Ever since 2005, those that were hit by Hurricane Katrina were hit pretty hard. Hurricane Katrina which was classified as a category 5 hurricane ravaged the Gulf Coast of both Louisiana and Mississippi. However, most of the media coverage had been directed towards Louisiana with little to no attention in Mississippi.
Post-Katrina recovery was the top of the minds of Democratic primary voters in Mississippi. On a side note, US Democratic co-frontrunner Senator Barack Obama of Illinois took victory in the Mississippi primary.
The recovery from Hurricane Katrina has been going slow. Most of the Katrina victims have been trying to get their lives back together. There was the recent report from the Center for Disease Control (CDC) that the trailers provided by FEMA had given off toxic formaldehyde fumes.
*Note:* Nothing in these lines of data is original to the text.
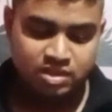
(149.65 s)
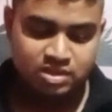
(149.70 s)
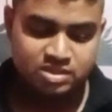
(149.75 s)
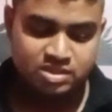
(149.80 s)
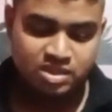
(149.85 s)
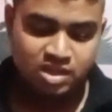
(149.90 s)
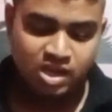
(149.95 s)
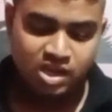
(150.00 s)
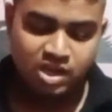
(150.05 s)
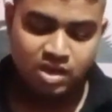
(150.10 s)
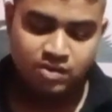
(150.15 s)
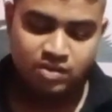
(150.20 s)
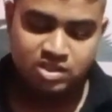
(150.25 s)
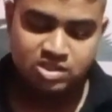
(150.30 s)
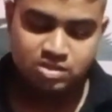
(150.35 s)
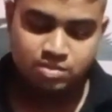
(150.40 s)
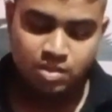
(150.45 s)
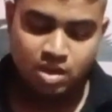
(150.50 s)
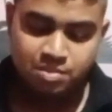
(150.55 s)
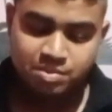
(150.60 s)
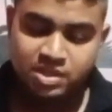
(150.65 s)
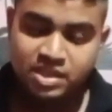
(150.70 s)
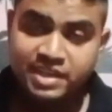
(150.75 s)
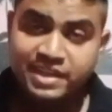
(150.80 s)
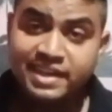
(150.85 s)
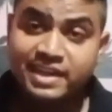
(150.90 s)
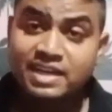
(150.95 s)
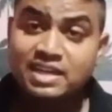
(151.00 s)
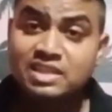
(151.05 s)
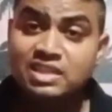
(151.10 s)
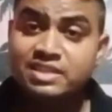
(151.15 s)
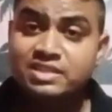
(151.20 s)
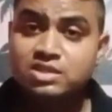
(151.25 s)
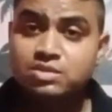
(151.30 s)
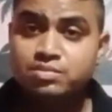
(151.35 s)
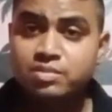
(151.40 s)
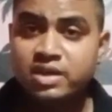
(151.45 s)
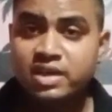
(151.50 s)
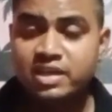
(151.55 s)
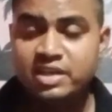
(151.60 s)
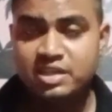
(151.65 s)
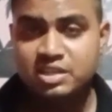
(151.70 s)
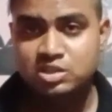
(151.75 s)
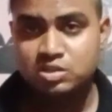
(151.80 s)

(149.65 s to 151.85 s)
इसके अलावा इसमें आपकी इंग्लिश में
Now, a private contractor known as ICF International of Fairfax, Virginia, is under investigation for the compensation it received to use to help the Katrina victims. This contractor now wants to collect in overpayments of grants to the Katrina victims.
The Citizen’s Road Home Action Team has criticized ICF for incompetence.
“They want people to pay for their incompetence and their mistakes. What they need to be is aggressive about finding underpayments,” said Frank Silvestri, who is the co-chair for The Citizen’s Road Home Action Team. He adds: “People relied, to their detriment, on their (ICFs) expertise and rebuilt their house and now they want to squeeze this money back out of them.”
This incident strengthens the notion that post-Katrina recovery could possibly take more time. There is a high chance that there is going to be plenty of fallout from this. In a sense, this is the case of who got "overpaid" and "underpaid."
Post-Katrina recovery looks to be one of the hot topics in this year’s US presidential elections.
Overall, the ones that look to be paying the most will be the Katrina victims as if they had not paid enough. There is still much that has to be done in terms of post-Katrina recovery.